Altas reservas estão muito associadas ao que convencionamos chamar de ovários policísticos- que para simplificar bastante, são ovários que não ovulam mensalmente, mas que quando estimulados, podem responder com muitos folículos (bolha de líquido onde ficam os óvulos e é identificável ao ultrassom) e muitos óvulos. Nem todos os óvulos serão aproveitados, mas iniciando de uma grande quantidade, fatalmente teremos muitos para trabalhar.

Hiperestímulo ovariano

A questão aqui que devemos ter cuidado é que muitos folículos, produzem muito estrogênio, o ponto central de uma série de acontecimentos, que convencionamos chamar de síndrome de hiperestímulo ovariano, com muitos distúrbios hidroeletrolíticos, que podem causar sérios danos e sofrimentos à paciente.

Sempre que se utiliza estes hormônios, a premissa básica é que não se faça indiscriminadamente sem controles.
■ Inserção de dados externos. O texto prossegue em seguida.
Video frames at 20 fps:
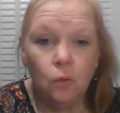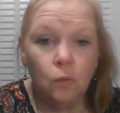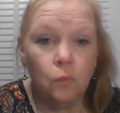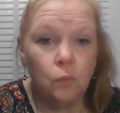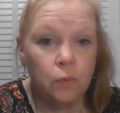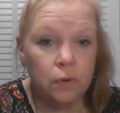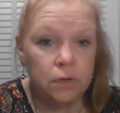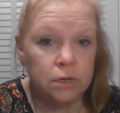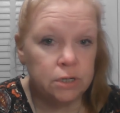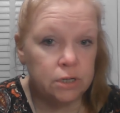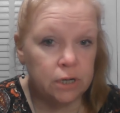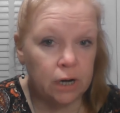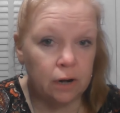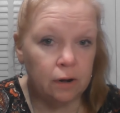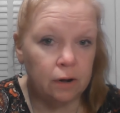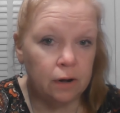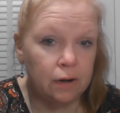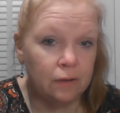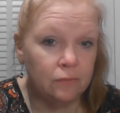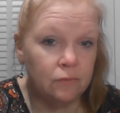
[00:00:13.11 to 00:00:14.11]
when to
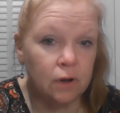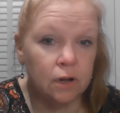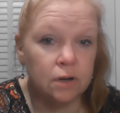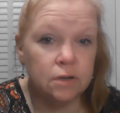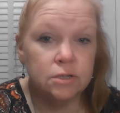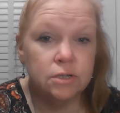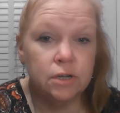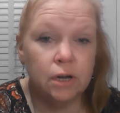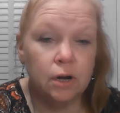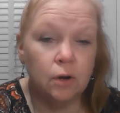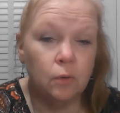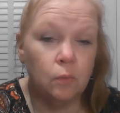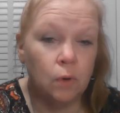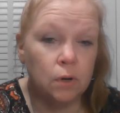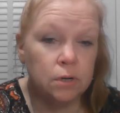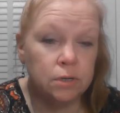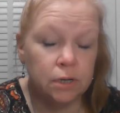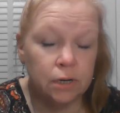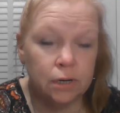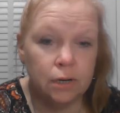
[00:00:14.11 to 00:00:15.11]
share it, if not to share it,
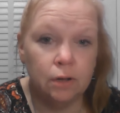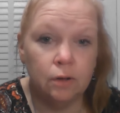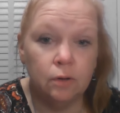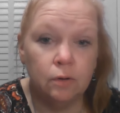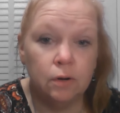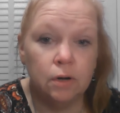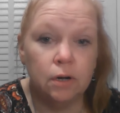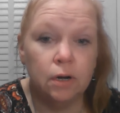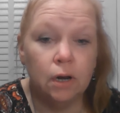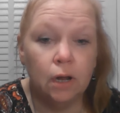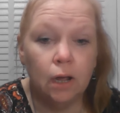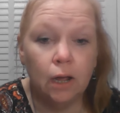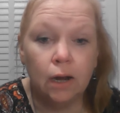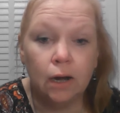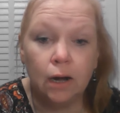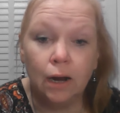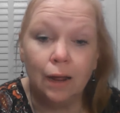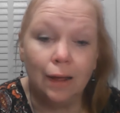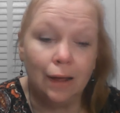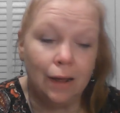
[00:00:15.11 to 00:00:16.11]
what to do, and,
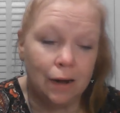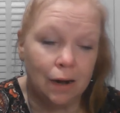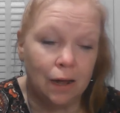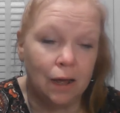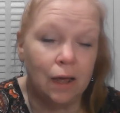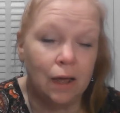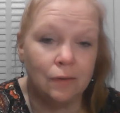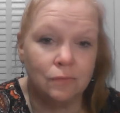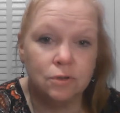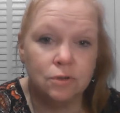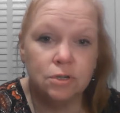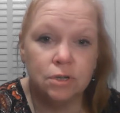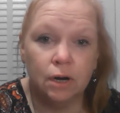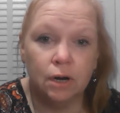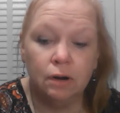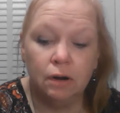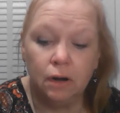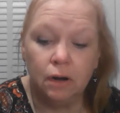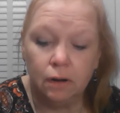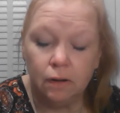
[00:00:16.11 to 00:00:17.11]
and, and I have to share it.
É primordial que se acompanhe a evolução do tratamento, modulando sua resposta e tomando atitudes que evitem acontecimentos indesejáveis e fiquemos somente com os desejáveis: óvulos a mais para seu tratamento.

SOMP – Síndrome dos Ovários Policísticos

Como evitar as consequências do hiperestímulo ovariano

Uma série de atitudes modulam esta resposta, quer em medicamentos, cuidados básicos como a hidratação adequada do paciente e estratégias como não colocar os embriões no ciclo de estimulação, fazem com que seja perfeitamente controlável e riscos baixos de intercorrências e máximo benefício ao final.

É interessante entender que talvez a atitude mais eficiente é não transferir os embriões no ciclo com risco de hiperestímulo. Quando fazemos a estimulação ovariana e controlamos as drogas utilizadas, os efeitos são autolimitados, significa que podemos prever a eficácia e duração dos medicamentos e quando sua ação terminará, normalmente traduzidos com a menstruação que chega após a coleta de óvulos- terminou toda ação hormonal deste ciclo, os ovários voltaram ao normal e podemos tratar de preparar só o útero, sem estimulação ovariana, para transferir os embriões guardados.

Quando não postergamos a transferência embrionária duas coisas podem acontecer:

  1. As modificações hormonais diminuem as chances de gravidez neste ciclo, então não estaremos concorrendo com chances máximas de gravidez;
  2. A gravidez ocorre e com ela o aumento descomunal e sem controle, dos hormônios de manutenção da gestação, muito semelhantes aos utilizados na estimulação ovariana, o que instala o distúrbio metabólico, com difícil controle clínico.

Não é para ficar com medo, e sim para seguir as orientações que passamos e tudo ficará bem com muitos embriões, chave principal de seu sucesso.

A estimulação ovariana é muito necessária para os tratamentos de reprodução humana, otimizando todo este trabalho que é em etapas, progressivo e cheio de esperanças. O que todos queremos é chegar a um resultado positivo, e ele virá, abreviando todas as expectativas inevitáveis à evolução de seu tratamento.